David Edwards

Personal information
- Full name: David James Edwards
- Born: 6 June 1980 (age 46) Stoke-on-Trent, Staffordshire, England
- Batting: Right-handed
- Bowling: Right-arm fast-medium

Domestic team information
- 2001–present: Staffordshire

Career statistics
| Competition | List A |
| Matches | 2 |
| Runs scored | 5 |
| Batting average | 5.00 |
| 100s/50s | –/– |
| Top score | 5 |
| Balls bowled | 120 |
| Wickets | 1 |
| Bowling average | 73.00 |
| 5 wickets in innings | – |
| 10 wickets in match | – |
| Best bowling | 1/28 |
| Catches/stumpings | 1/– |
- Source: Cricinfo, 13 June 2011

= David Edwards (cricketer, born 1980) =

English cricketer

David James Edwards (born 6 June 1980) is an English cricketer. Edwards is a right-handed batsman who bowls right-arm fast-medium. He was born in Stoke-on-Trent, Staffordshire.

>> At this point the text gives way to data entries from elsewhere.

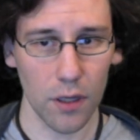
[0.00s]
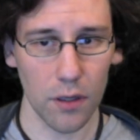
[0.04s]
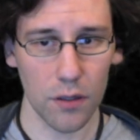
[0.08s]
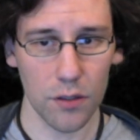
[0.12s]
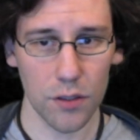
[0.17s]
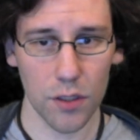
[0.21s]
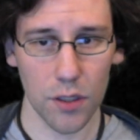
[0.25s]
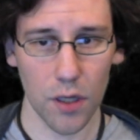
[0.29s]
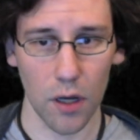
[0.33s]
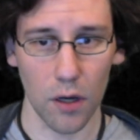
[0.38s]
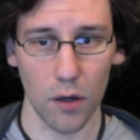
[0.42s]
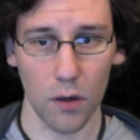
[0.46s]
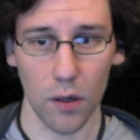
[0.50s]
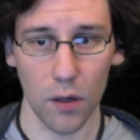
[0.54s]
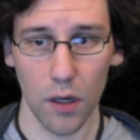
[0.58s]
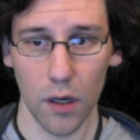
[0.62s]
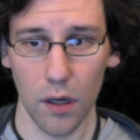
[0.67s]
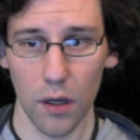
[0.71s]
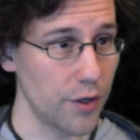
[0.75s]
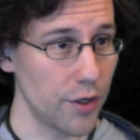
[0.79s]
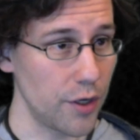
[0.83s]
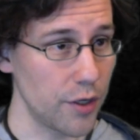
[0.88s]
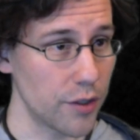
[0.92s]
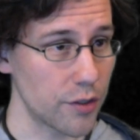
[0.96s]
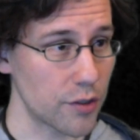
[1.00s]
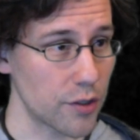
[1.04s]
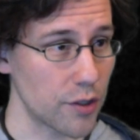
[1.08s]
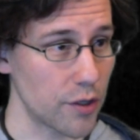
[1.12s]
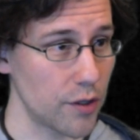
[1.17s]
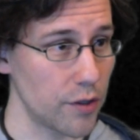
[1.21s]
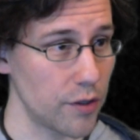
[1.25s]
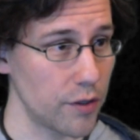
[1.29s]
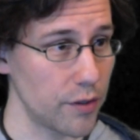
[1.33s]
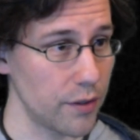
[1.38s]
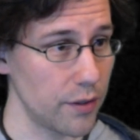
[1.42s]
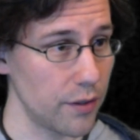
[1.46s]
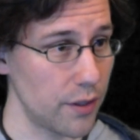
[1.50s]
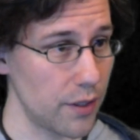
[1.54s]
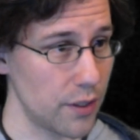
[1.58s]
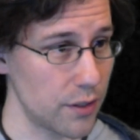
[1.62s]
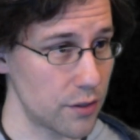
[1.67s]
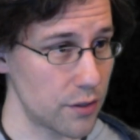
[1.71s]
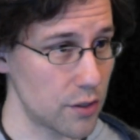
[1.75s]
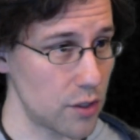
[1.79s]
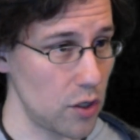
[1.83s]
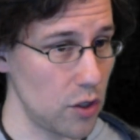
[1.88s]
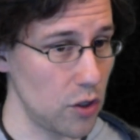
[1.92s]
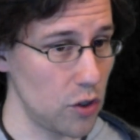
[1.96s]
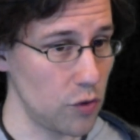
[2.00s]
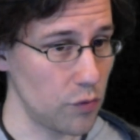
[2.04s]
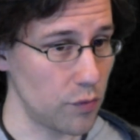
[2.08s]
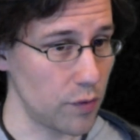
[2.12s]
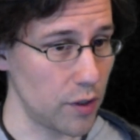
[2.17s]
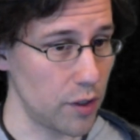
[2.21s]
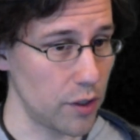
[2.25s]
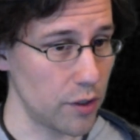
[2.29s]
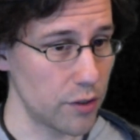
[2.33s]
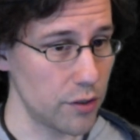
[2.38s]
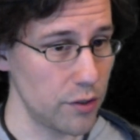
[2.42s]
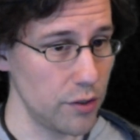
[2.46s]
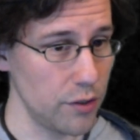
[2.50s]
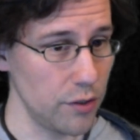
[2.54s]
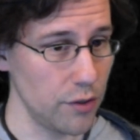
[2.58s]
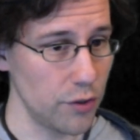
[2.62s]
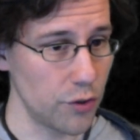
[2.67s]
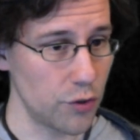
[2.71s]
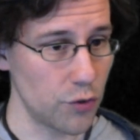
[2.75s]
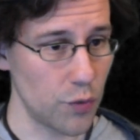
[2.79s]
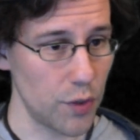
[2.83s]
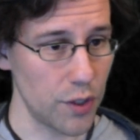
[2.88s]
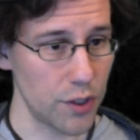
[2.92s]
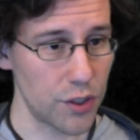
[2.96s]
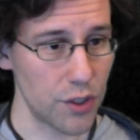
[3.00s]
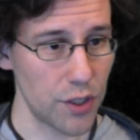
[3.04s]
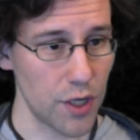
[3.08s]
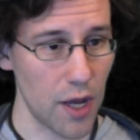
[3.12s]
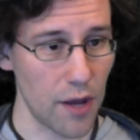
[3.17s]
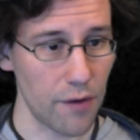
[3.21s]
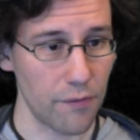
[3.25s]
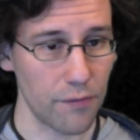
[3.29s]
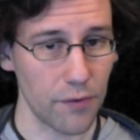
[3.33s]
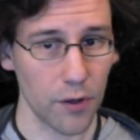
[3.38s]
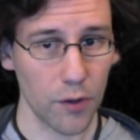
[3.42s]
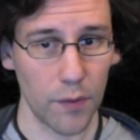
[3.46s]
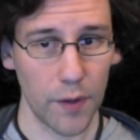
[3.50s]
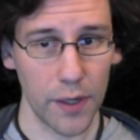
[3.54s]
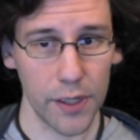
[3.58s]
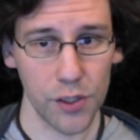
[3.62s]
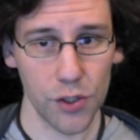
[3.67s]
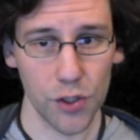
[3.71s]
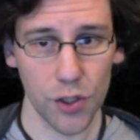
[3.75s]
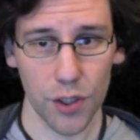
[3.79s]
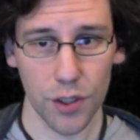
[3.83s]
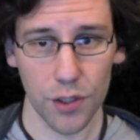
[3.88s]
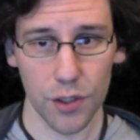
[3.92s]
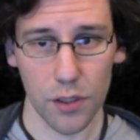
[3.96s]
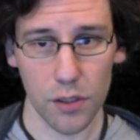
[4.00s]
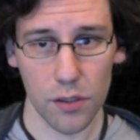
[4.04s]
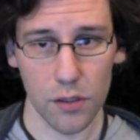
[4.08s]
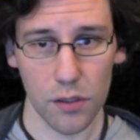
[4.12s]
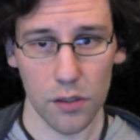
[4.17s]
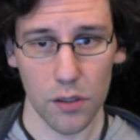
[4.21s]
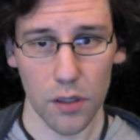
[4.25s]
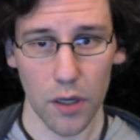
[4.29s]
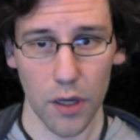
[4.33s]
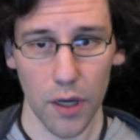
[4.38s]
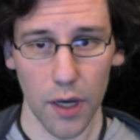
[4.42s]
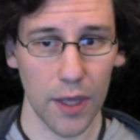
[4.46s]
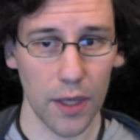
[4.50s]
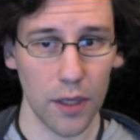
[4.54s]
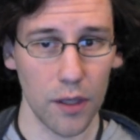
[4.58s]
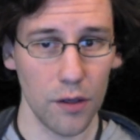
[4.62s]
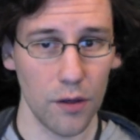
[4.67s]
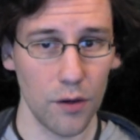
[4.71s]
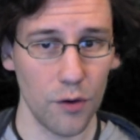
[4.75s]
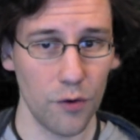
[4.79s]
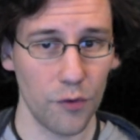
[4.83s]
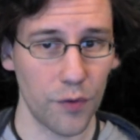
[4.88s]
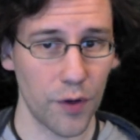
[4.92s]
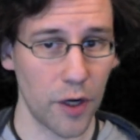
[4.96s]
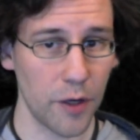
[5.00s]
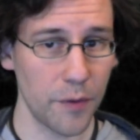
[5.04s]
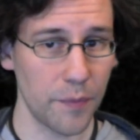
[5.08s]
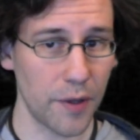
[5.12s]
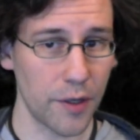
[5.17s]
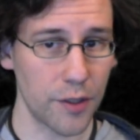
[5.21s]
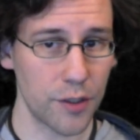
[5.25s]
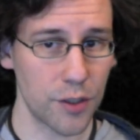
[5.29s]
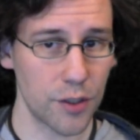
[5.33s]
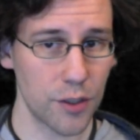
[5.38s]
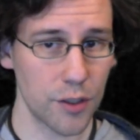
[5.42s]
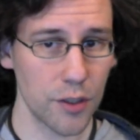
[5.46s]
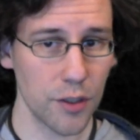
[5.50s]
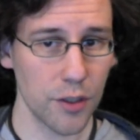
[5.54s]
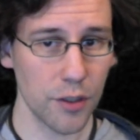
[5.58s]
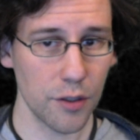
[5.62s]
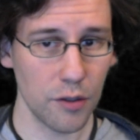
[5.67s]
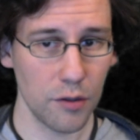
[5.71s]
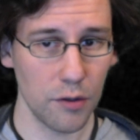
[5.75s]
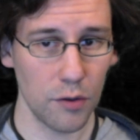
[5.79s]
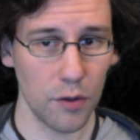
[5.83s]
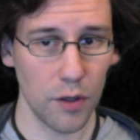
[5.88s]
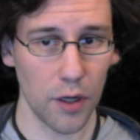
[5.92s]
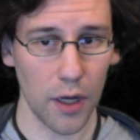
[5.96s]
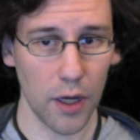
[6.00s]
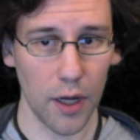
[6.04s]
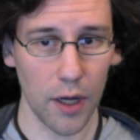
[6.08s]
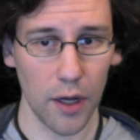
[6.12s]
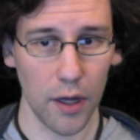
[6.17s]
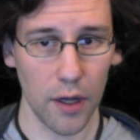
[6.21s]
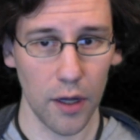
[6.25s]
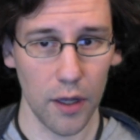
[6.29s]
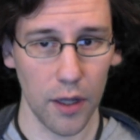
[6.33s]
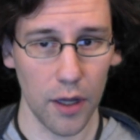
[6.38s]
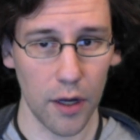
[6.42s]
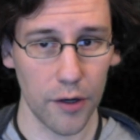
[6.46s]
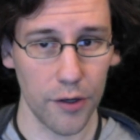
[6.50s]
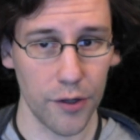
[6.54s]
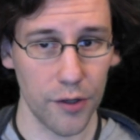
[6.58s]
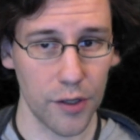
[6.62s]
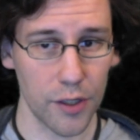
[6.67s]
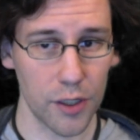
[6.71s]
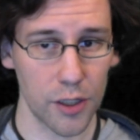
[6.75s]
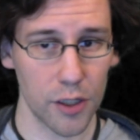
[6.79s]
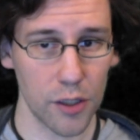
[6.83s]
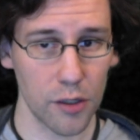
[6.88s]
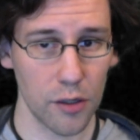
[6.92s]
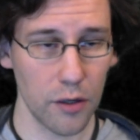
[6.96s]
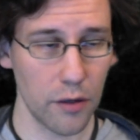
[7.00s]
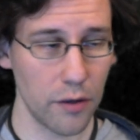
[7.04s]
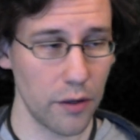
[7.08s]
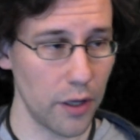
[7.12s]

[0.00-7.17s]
So going to turn this over to Twitch chat for questions. Thank you very much to uh, our newest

Edwards made his debut for Staffordshire in the 2001 MCCA Knockout Trophy against Cheshire. Edwards has played Minor counties cricket for Staffordshire from 2001 to present, which has included 19 Minor Counties Championship matches and 12 MCCA Knockout Trophy matches. In 2001, he made his List A debut against Northumberland in the 2nd round of the Cheltenham & Gloucester Trophy which was played in 2001. He played a further List A match against Warwickshire in the 3rd round of the competition which was played in 2002. In his 2 List A matches, he took just a single wicket at a cost of just 72 runs.